## Task item
An image-free reproduction of the data below is needed: print it exactly.

[Exercise inputs Boundary: Start]

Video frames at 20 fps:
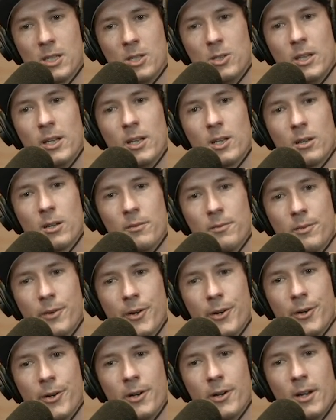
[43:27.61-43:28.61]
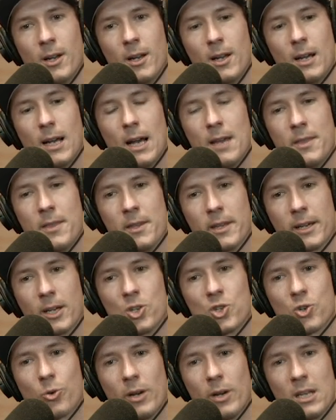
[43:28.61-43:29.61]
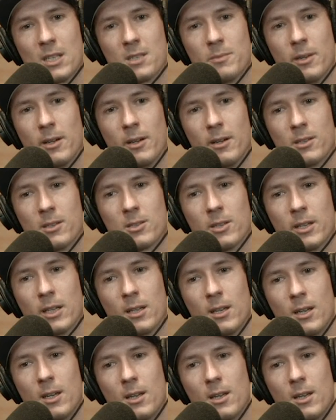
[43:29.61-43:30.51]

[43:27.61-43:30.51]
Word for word: You need a converter and then like a transmitter. So like,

[Exercise inputs Boundary: End]

## Final answer
Video frames at 20 fps:
[43:27.61-43:28.61]
[43:28.61-43:29.61]
[43:29.61-43:30.51]

[43:27.61-43:30.51]
Word for word: You need a converter and then like a transmitter. So like,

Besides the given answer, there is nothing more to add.